The fibrous pericardium is a tough connective tissue outer layer that defines the boundaries of the middle mediastinum. 

The serous pericardium is thin and consists of two parts:
1) The parietal layer lines the inner surface of the fibrous.
2) The visceral layer adheres to the heart and forms its outer covering.

The parietal and visceral layers of serous pericardium are continuous at the roots of the great vessels.

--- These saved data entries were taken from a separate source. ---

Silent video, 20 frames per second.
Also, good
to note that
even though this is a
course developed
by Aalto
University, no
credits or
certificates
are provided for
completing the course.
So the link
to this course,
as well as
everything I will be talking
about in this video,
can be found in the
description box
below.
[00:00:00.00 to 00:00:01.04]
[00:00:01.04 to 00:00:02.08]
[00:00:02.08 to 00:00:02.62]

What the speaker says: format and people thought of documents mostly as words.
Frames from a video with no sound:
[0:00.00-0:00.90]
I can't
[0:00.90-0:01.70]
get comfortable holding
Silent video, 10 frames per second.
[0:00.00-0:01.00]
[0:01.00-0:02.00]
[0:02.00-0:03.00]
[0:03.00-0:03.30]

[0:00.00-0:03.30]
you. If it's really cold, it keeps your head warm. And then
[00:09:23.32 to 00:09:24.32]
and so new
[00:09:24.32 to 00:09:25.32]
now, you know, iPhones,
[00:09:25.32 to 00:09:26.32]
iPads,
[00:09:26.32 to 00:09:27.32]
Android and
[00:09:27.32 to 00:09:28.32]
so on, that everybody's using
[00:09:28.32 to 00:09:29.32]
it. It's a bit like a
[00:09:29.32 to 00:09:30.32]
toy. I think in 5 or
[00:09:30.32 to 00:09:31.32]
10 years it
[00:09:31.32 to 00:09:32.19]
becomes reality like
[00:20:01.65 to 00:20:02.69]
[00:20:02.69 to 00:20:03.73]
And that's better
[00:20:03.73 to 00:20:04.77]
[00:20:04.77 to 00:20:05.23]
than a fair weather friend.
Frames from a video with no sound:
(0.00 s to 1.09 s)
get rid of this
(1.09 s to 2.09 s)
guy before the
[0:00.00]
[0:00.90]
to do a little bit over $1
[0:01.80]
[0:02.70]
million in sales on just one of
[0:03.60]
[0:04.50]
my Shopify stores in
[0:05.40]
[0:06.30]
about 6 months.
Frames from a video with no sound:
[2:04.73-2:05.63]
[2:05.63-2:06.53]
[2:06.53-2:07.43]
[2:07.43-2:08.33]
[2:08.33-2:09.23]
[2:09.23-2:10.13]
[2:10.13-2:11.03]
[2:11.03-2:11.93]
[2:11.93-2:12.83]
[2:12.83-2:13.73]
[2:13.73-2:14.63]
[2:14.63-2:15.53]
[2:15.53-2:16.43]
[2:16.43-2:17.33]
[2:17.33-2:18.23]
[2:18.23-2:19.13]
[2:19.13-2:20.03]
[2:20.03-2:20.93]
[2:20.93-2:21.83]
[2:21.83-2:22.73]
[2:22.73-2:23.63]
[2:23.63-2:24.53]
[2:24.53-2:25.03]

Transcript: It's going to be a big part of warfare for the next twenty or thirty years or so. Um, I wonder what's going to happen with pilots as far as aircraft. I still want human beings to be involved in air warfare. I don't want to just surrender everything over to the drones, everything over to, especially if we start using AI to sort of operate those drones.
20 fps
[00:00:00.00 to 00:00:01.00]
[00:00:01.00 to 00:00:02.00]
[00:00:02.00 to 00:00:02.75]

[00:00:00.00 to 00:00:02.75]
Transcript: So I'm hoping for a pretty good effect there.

The narrow space created between the two layers of serous pericardium, containing a small amount of fluid, is the pericardial cavity. This is pictured in the diagram above as a fist in a filled balloon. This potential space allows for the relatively uninhibited movement of the heart.



Fibrous pericardium
The fibrous pericardium is a cone-shaped bag with its base attached to the central tendon of the diaphragm
and a small muscular area on the left side of the diaphragm and its apex continuous with the adventitia of the great vessels. Anteriorly, it is attached to the posterior surface of the sternum by sternopericardial ligaments. 
These attachments help to retain the heart in its position in the thoracic cavity. The sac also limits cardiac 
distention.

Serous pericardium
The parietal layer of serous pericardium is continuous with the visceral layers of serous pericardium around the roots of the great vessels. These reflections of serous pericardium occur in two locations:
1) one superiorly, surrounding the arteries, the aorta and pulmonary trunk;
2) the second more posteriorly, surrounding the veins, the superior and inferior vena cava and the pulmonary veins.